Chapter 14

Working with Binary Data

IN THIS CHAPTER

Check Contrasting binary and textual data

Check Analyzing binary data

Check Understanding the uses for binary data

Check Performing binary-related data tasks

The term binary data is an oxymoron because as far as the computer is concerned, only binary data exists. Binary data is the data that people associate with a nonhuman-readable form; the data is a series of seemingly unrelated 0s and 1s that somehow form patterns the computer sees as data, despite the human inability to do so in many cases — at least, not without analysis. Consequently, when this chapter contrasts textual data to binary data, it does so from the human perspective, which means that data must be readable and understandable by humans to be meaningful. Of course, with computer assistance, binary data is also quite meaningful, but in a different way from text. This chapter begins by helping you understand the need and uses for binary data.

The days of worrying about data usage at the bit level are long gone, but binary data, in which individual bits do matter, still appears as part of data analysis. The search for patterns in data isn’t limited to human-readable form, nor is the output from an analysis always in human-readable form, even when the input is. Consequently, you need to understand the role of the binary form in data analysis. As part of understanding why functional programming is so important, this chapter considers the use of binary data in data analysis.

Binary data also appears in many human-pleasing forms. For example, raster graphic files rely exclusively on binary data for the data-storage part of the file. The conversion of a human-readable file to a compressed form also appears as binary data until you decompress it. This chapter explores a few of these forms of binary data. The chapter doesn't explore binary file forms in any depth, but you do get an overview of them.

Comparing Binary to Textual Data

Chapter 13 discusses textual data. All the information in that chapter is in a human-readable form. Likewise, most data you encounter directly today is in some human-readable form, much of it textual. However, under the surface lies the binary data that the computer understands. The true difference between binary and textual data is interpretation — that is, how humans see the data (or don’t see it). The letter A is simply the number 65 in disguise when viewed as ASCII.

Oddly enough, the ASCII numeric representation of the letter A isn’t the end of the line. Somewhere, a raster representation of the letter A exists that determines what you see as the letter A in print or onscreen. (The article at https://www.ibm.com/support/knowledgecenter/en/SSLTBW_2.3.0/com.ibm.zos.v2r3.e0zx100/e0z2o00_char_rep.htm discusses raster representations in more detail.) The fact is that the letter A doesn’t actually exist in your computer; you simply see a representation of it that is quite different to the computer.

Remember When it comes to numeric data, the whole issue of textual versus binary data becomes more complex. The number could appear as text — meaning a sequence of characters expressing a numeric value. The ASCII values 48 through 57 provide the required textual values. Add a decimal point and you have a human-readable, textual number.

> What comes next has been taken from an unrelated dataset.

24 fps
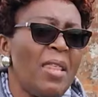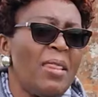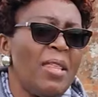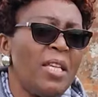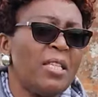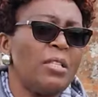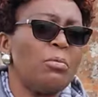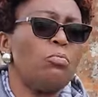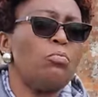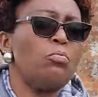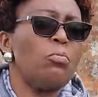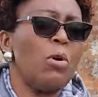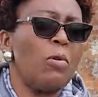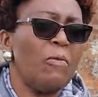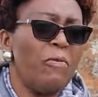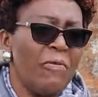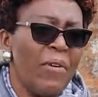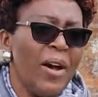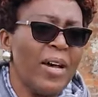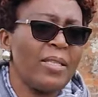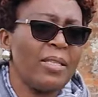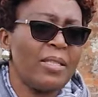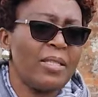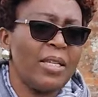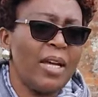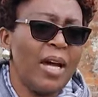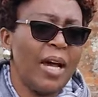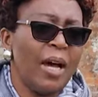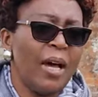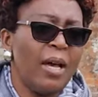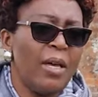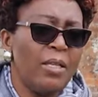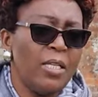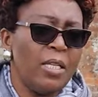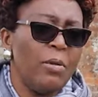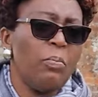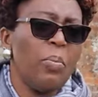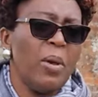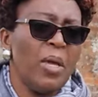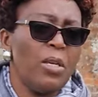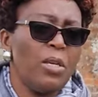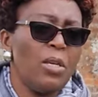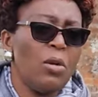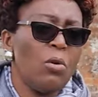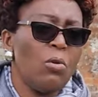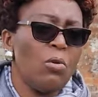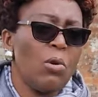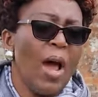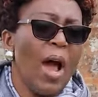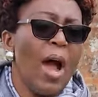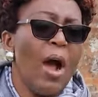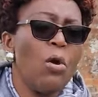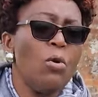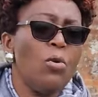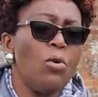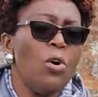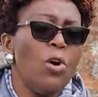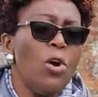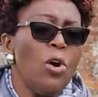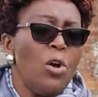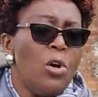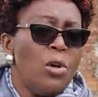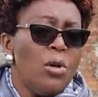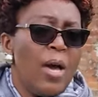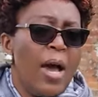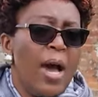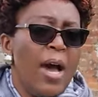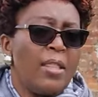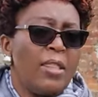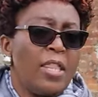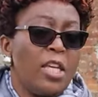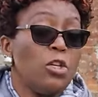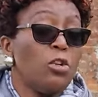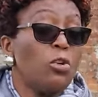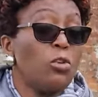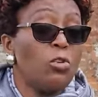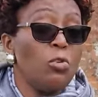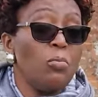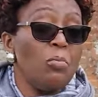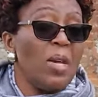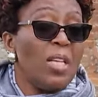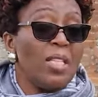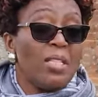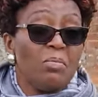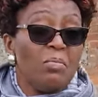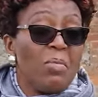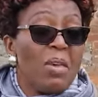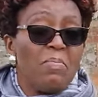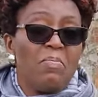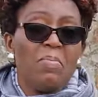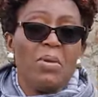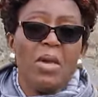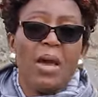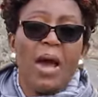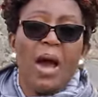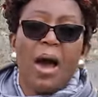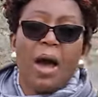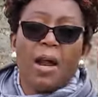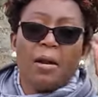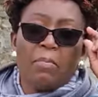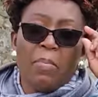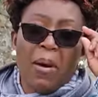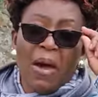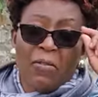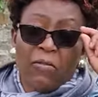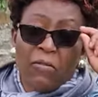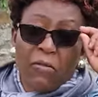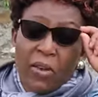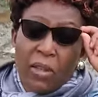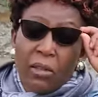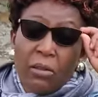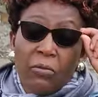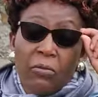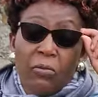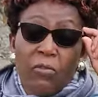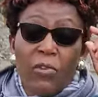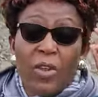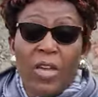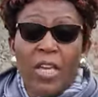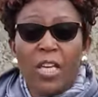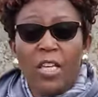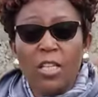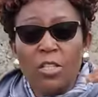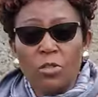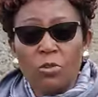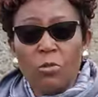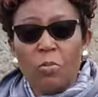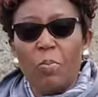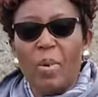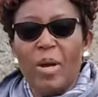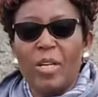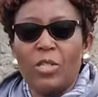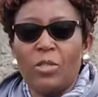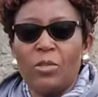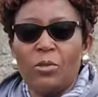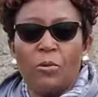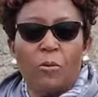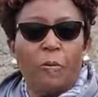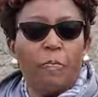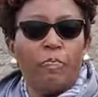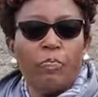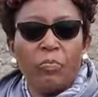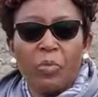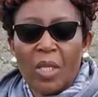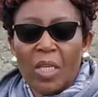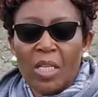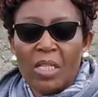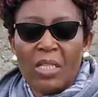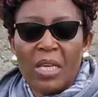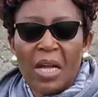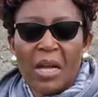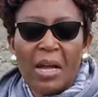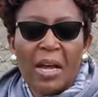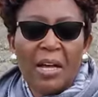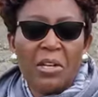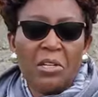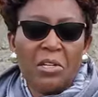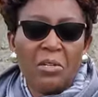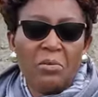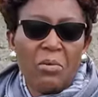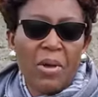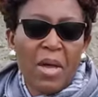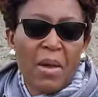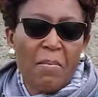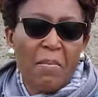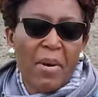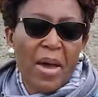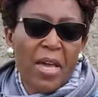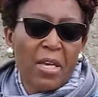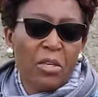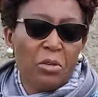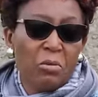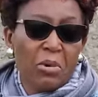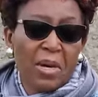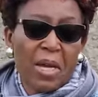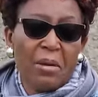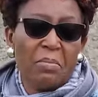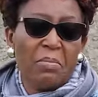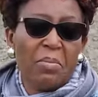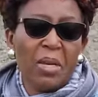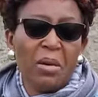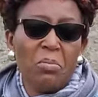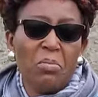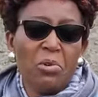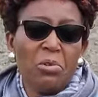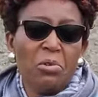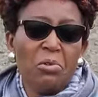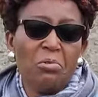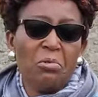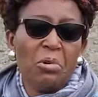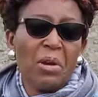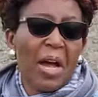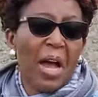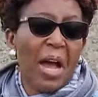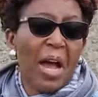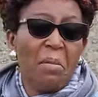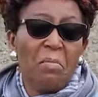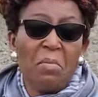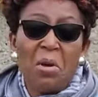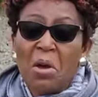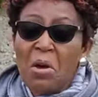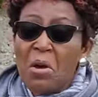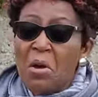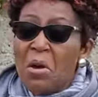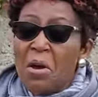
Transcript: others faster, depending on how the documents maybe are. But feel free to pursue. It's a country whereby you can be able to come.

However, a numeric value can also appear as a number in various forms that the computer will directly understand (integers) or require to be translated (as in the IEEE 754 floating-point values). Even though integers and floating-point values both appear as 0s and 1s, the human interpretation often differs from the computer interpretation. For example, in a single-precision floating-point value, the computer sees 32-bits of data — just a series of 0s and 1s that mean nothing to the computer. Yet the interpretation requires splitting those bits into one sign bit, 8 exponent bits, and 23 significand bits (see https://www.geeksforgeeks.org/floating-point-representation-basics/ for details).

Remember Underlying all these representations of data that humans create is a binary stream that the computer controls and understands. All the computer sees is 0s and 1s. The computer merely manipulates the stream and, as with any other machine, has no understanding whatsoever of what those 0s and 1s mean. When you work with binary data, what you really do is work with the computer presentation of the human-readable form that you want to express, no matter what form that data may take. All data is binary to the computer. To make the data useful, however, an application must take the binary presentation and translate it in some way to create a form that humans can understand and use.

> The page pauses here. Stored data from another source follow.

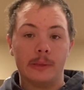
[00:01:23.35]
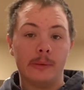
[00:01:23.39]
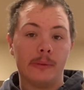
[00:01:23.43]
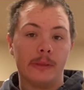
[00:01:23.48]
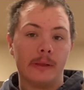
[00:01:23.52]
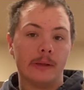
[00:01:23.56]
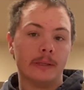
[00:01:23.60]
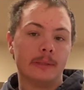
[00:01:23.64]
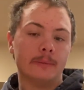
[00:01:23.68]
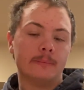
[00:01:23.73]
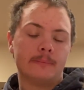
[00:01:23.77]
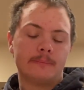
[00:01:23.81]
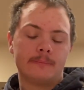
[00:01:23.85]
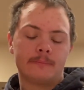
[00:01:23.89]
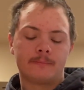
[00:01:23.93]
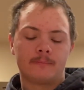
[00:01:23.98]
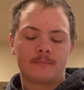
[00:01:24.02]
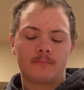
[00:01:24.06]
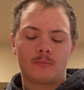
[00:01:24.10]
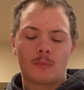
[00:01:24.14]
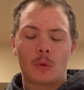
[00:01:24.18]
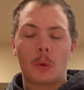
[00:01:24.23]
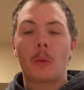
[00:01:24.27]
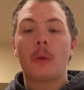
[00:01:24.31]
that.
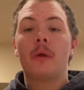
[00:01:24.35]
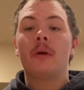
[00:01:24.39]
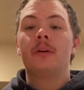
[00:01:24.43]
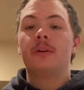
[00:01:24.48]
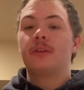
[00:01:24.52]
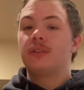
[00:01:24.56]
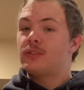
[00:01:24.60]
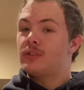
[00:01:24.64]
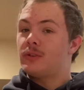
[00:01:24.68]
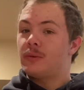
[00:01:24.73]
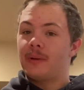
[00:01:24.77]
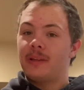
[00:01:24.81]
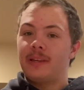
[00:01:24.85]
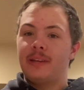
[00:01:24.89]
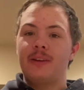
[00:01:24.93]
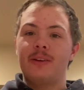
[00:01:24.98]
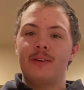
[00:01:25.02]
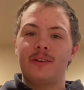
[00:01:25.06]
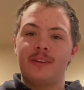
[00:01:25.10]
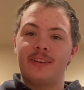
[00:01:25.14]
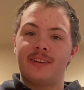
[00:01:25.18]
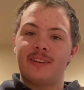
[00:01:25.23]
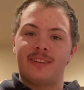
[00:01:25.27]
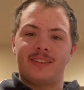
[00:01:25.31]
So
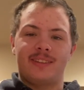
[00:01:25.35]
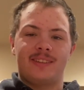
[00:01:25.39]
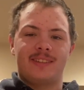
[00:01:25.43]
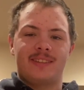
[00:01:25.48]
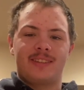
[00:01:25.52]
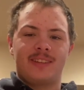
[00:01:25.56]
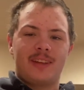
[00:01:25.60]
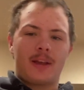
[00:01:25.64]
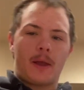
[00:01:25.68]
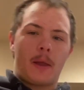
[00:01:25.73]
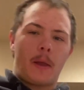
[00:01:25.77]
here is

Also, a particular language makes specific presentations available and controls the manner in which you create and manipulate the presentations. However, no language actually controls the underlying data, which is always in 0s and 1s. A language interacts with the underlying data through libraries, the operating system, and the machine hardware itself. Consequently, all languages share the same underlying data type, which is binary.

Using Binary Data in Data Analysis

Binary data figures strongly in data analysis, where it often indicates a Boolean value — that is, True or False. Some languages use an entire byte (8 bits in most cases) or even a word (16, 32, or 64bits, in most cases) to hold Boolean values because memory is cheap and manipulating individual bits can be time consuming. However, other languages use each bit in a byte or word to indicate truth-values in a form called flags. A few languages provide both options.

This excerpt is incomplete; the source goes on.